The World in Brief

By Pitt News Staff

Miers named for high court spot

Carolyn Smith

Badger Herald (U. Wisconsin)… Miers named for high court spot

Carolyn Smith

Badger Herald (U. Wisconsin)

(U-WIRE) – President George W. Bush announced his nomination of Harriet Miers for Associate Justice of the U.S. Supreme Court Monday.

Miers was nominated to fill the seat vacated by Justice Sandra Day O’Connor, who resigned July 1, citing personal reasons for leaving the nation’s highest court.

Miers was the first woman hired at Dallas’s Locke, Purnell, Rain ‘ Harrell law firm, she was the first woman to be elected president of the State Bar of Texas and has represented major corporations such as Microsoft, Walt Disney Co. and SunGard Data Systems Inc.

Most recently, Miers served as counsel to the president. Bush appointed her to that position in February.

Those who oppose Miers’ nomination question her legal experience with the court system and say too little is known about her career and opinions on key issues.

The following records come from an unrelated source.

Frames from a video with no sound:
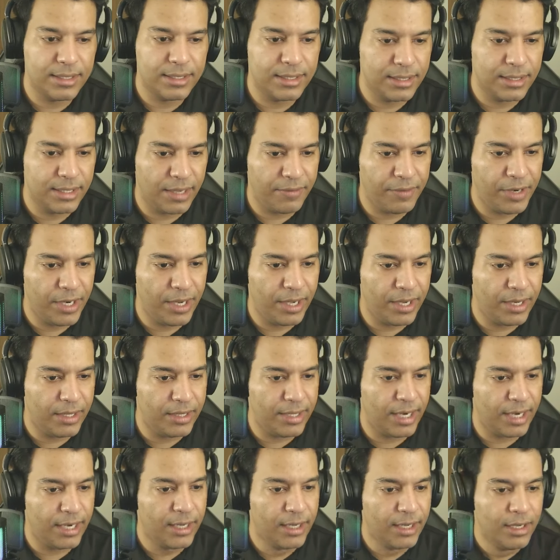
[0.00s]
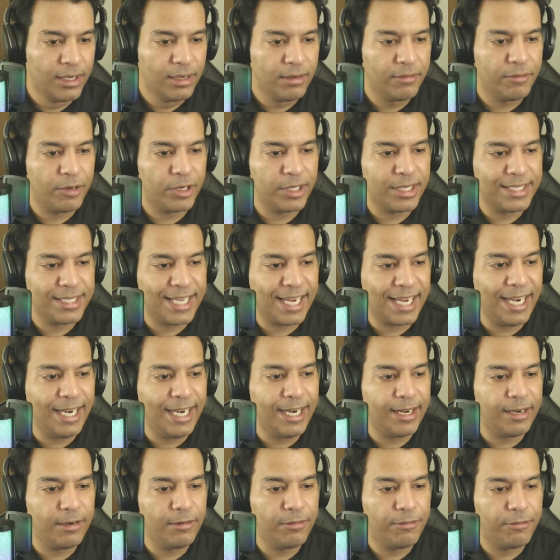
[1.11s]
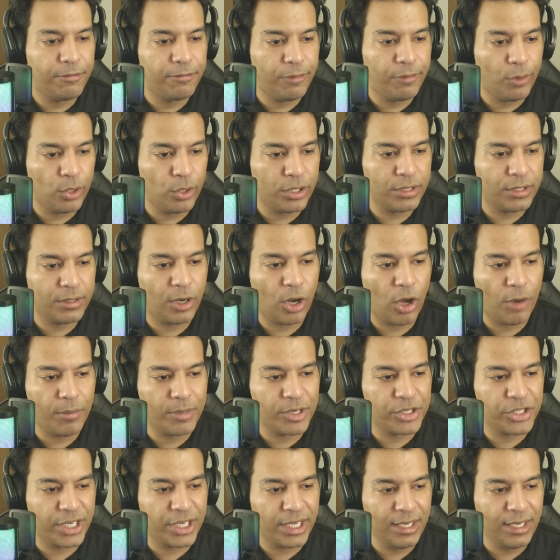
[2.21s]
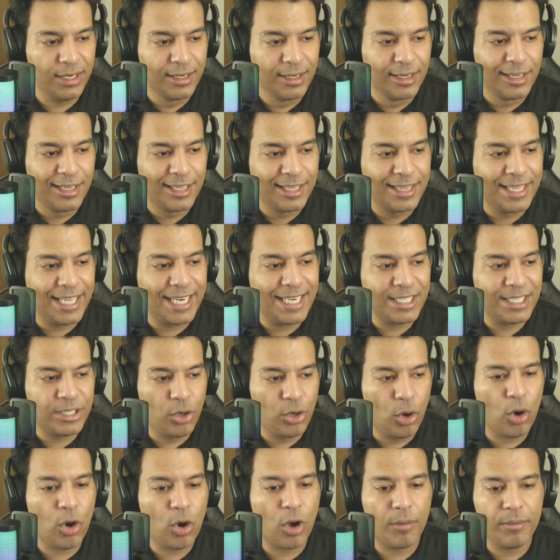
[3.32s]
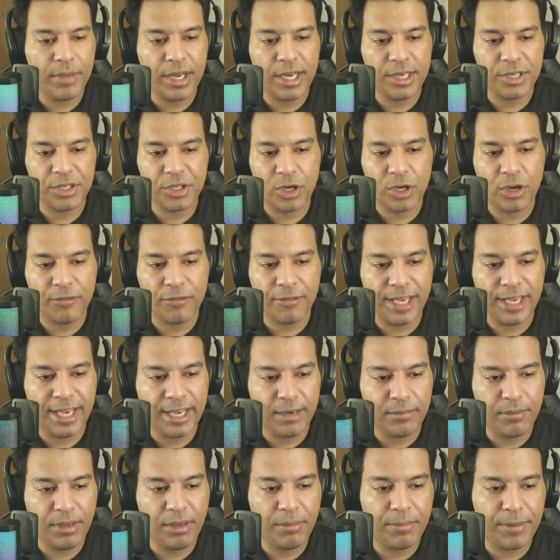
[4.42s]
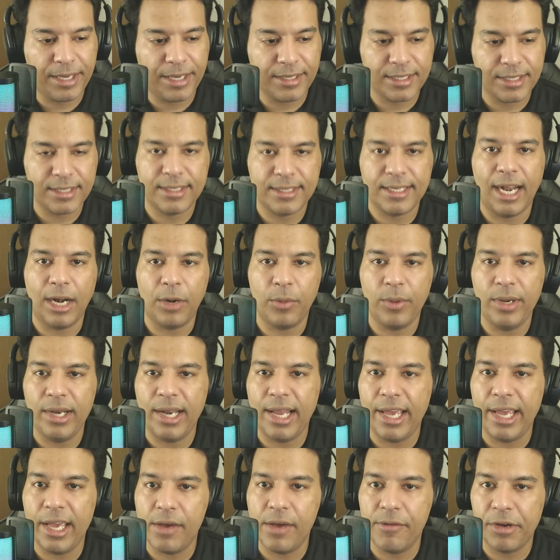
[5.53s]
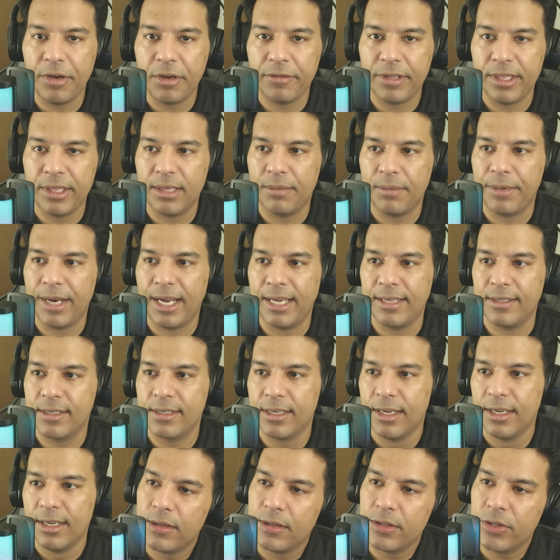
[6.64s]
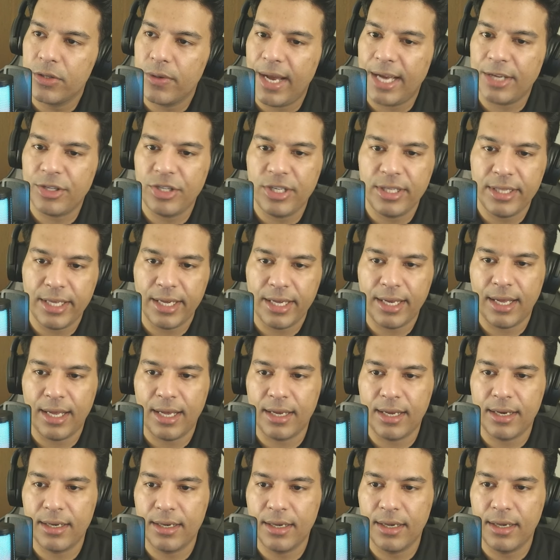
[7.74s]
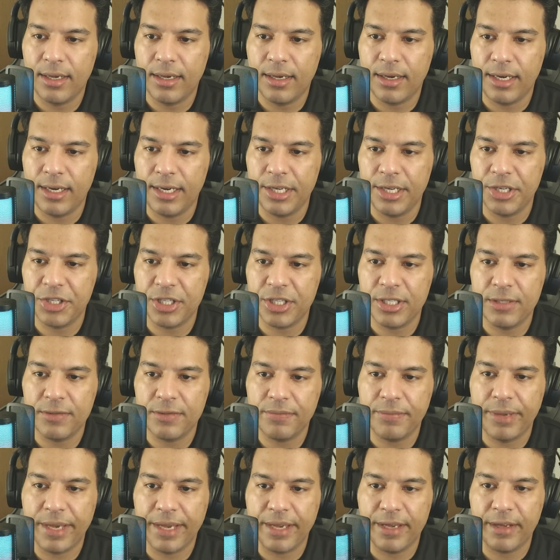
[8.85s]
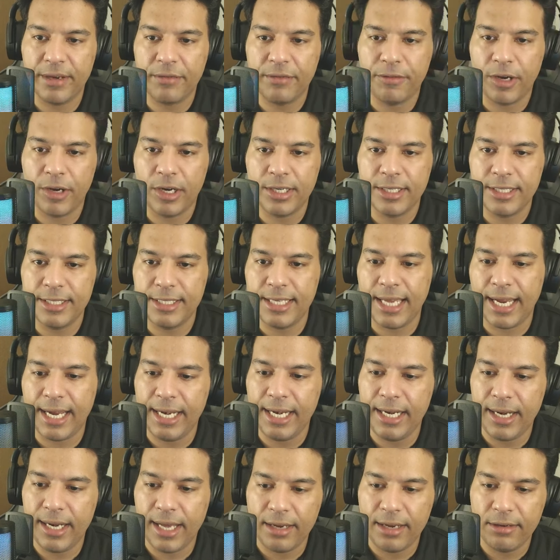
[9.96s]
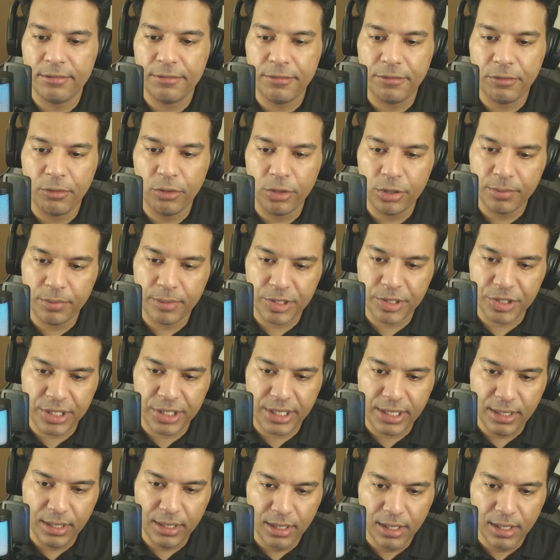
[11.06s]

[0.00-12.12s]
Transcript: given here that for the second and fourth claw machine, there is no combination of A and B presses that will ever win the prize. So actually there are conditions there for second and fourth machine.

Sectarian violence could pose threat to Iraq’s future

Alex Rodriguez

Chicago Tribune

BAGHDAD, Iraq – In the dead of night, bands of armed men in Iraqi commando uniforms stormed Baghdad’s Hurriyah neighborhood in late August, breaking down doors with sledgehammers and grenades.

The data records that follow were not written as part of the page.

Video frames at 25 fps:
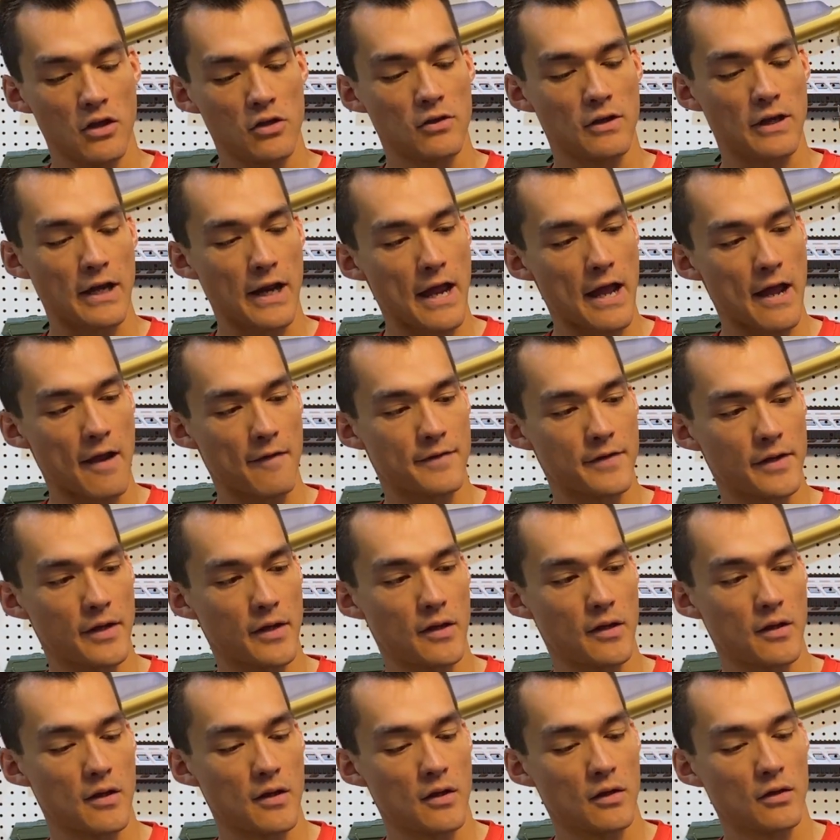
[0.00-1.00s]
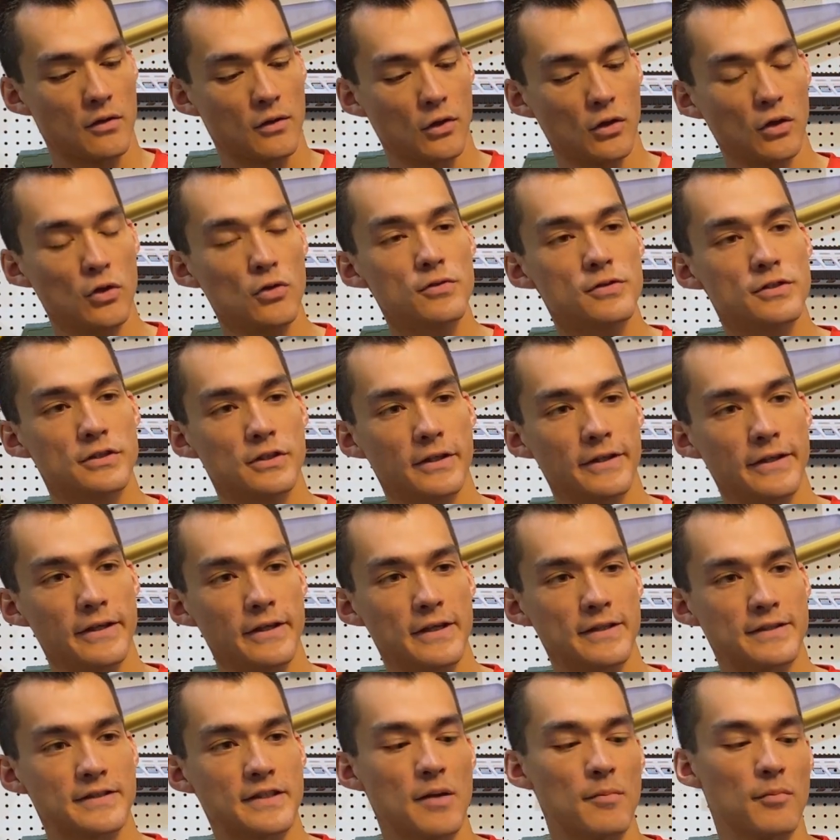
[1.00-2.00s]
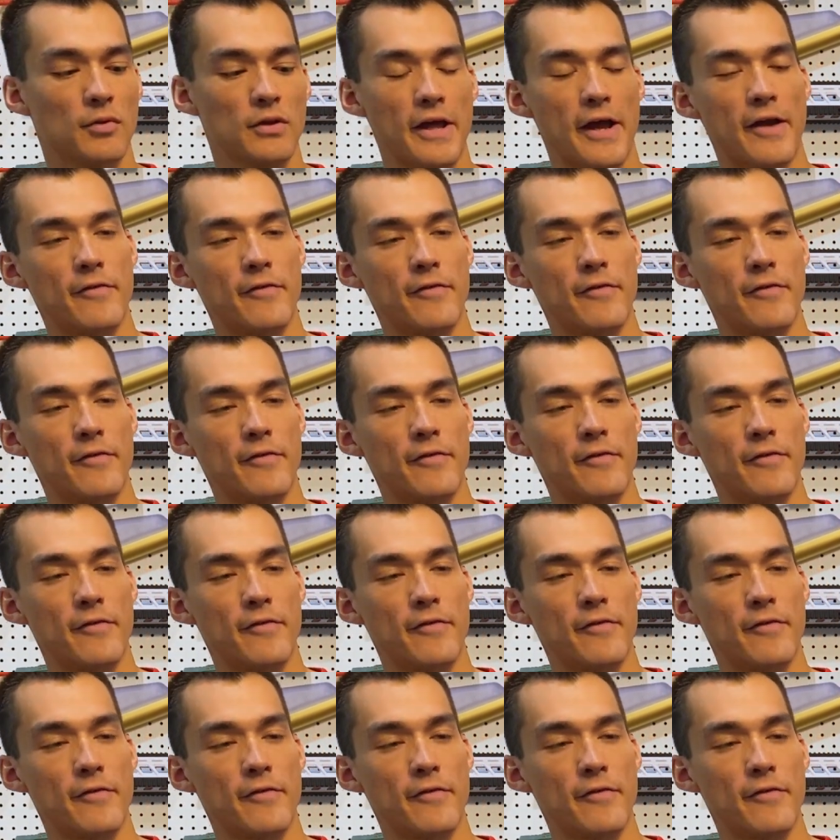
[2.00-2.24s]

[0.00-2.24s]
You kind of have to loosely assemble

If the family inside was Shiite, the gunmen moved on to another house, witnesses said. If the family was Sunni, the gunmen tore through the building, demolishing furniture and manhandling those inside. More than 70 young Sunni Arab men were whisked away.

The fate of 36 of them became known two days later, in a dry riverbed 110 miles southeast of Baghdad. All had been shot once in the head; some bore signs of torture and mutilation. Later at Baghdad’s city morgue, families gathered to collect the bodies.

A wave of sectarian violence has swept across Iraq in recent months, turning some Baghdad neighborhoods and Iraqi cities elsewhere into war zones and raising fears that the country is edging closer toward civil war.

The Aug. 24 raid in the Hurriyah neighborhood has been followed by a series of mass killings believed to be sectarian in nature, most of them targeting Iraq’s majority Shiite community.

Hispanics getting less aid for college, study finds

Dawn Nott

Daily Californian (UC-Berkeley)

(U-WIRE) BERKELEY, Calif. – Hispanic students were found to receive the lowest federal financial aid awards of any ethnic group, according to a recent report by Excelenciain Education, Inc. and the Institute for Higher Education Policy.

According to the report released in August, although more Hispanics nationally are receiving federal aid than they were previously, their average aid package is worth less than those awarded to students of other ethnicities.

Eighty percent of the Hispanic undergraduate population applied for financial aid in 2003-04, while only 63 percent actually received some form of aid. The report highlighted grants and loans, and did not include private sources.

The report showed that the average financial aid award for Hispanics in 2003-04 was $6,250, below the national average of $6,890.